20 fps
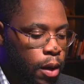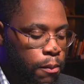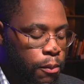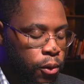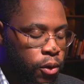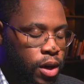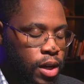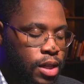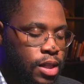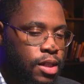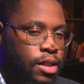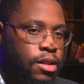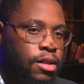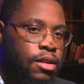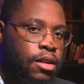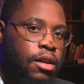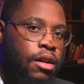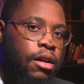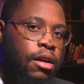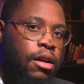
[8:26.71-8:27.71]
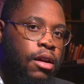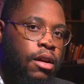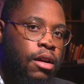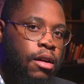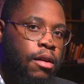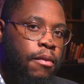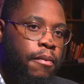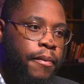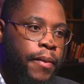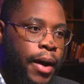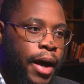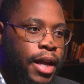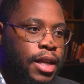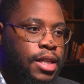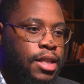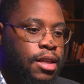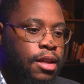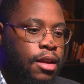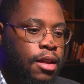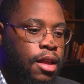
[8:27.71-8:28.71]
priests,
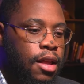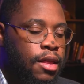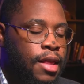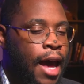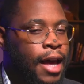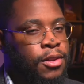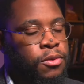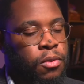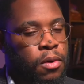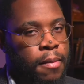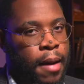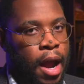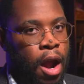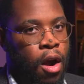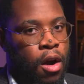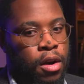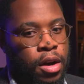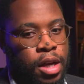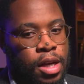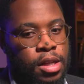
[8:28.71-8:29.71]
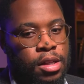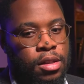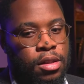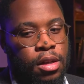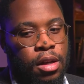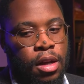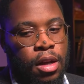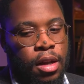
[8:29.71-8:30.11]
but that's where my heart is.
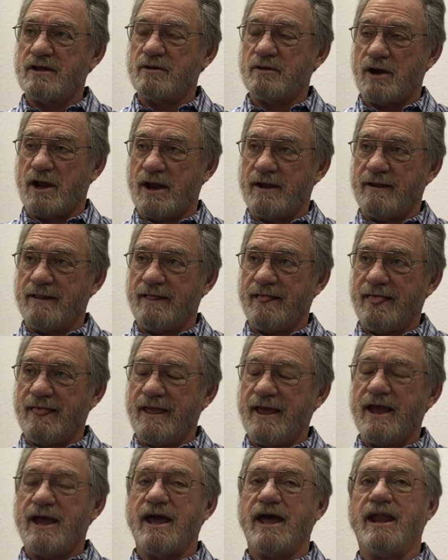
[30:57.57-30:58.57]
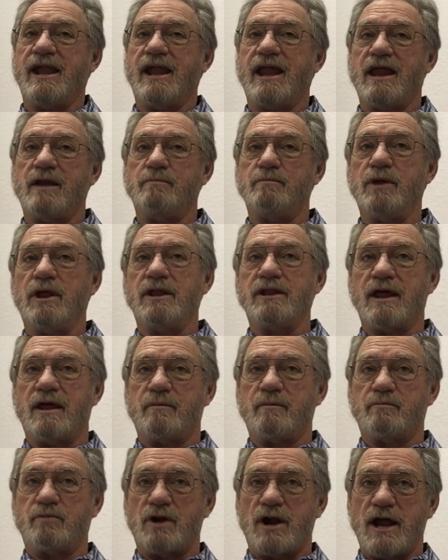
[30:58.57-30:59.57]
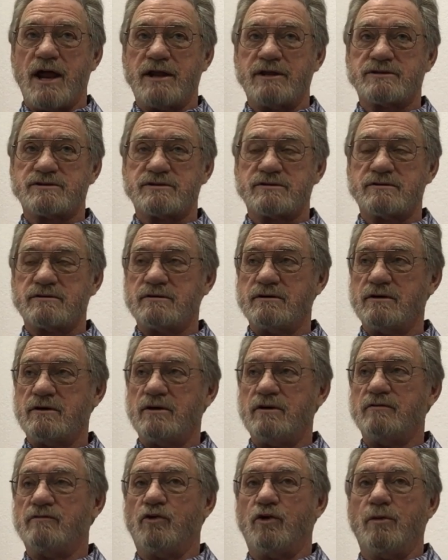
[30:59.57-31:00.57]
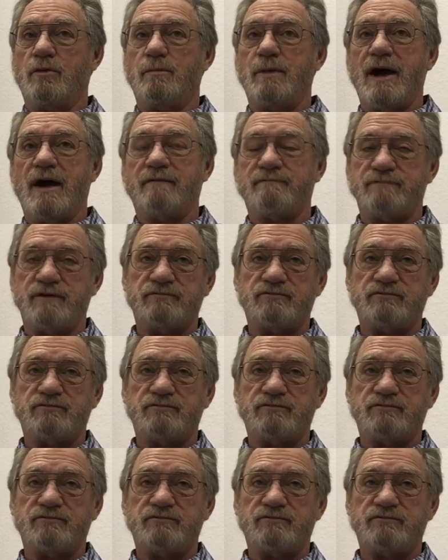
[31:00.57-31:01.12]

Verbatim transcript: right? And it had been that price for about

________________________

> **Exercise prompt**
Could you reproduce exactly the lines from the one containing "[30:59.57-31:00.57]" through the last line of the records, both included, leaving out the pictures?

> **Output for this task**
[30:59.57-31:00.57]
[31:00.57-31:01.12]

Verbatim transcript: right? And it had been that price for about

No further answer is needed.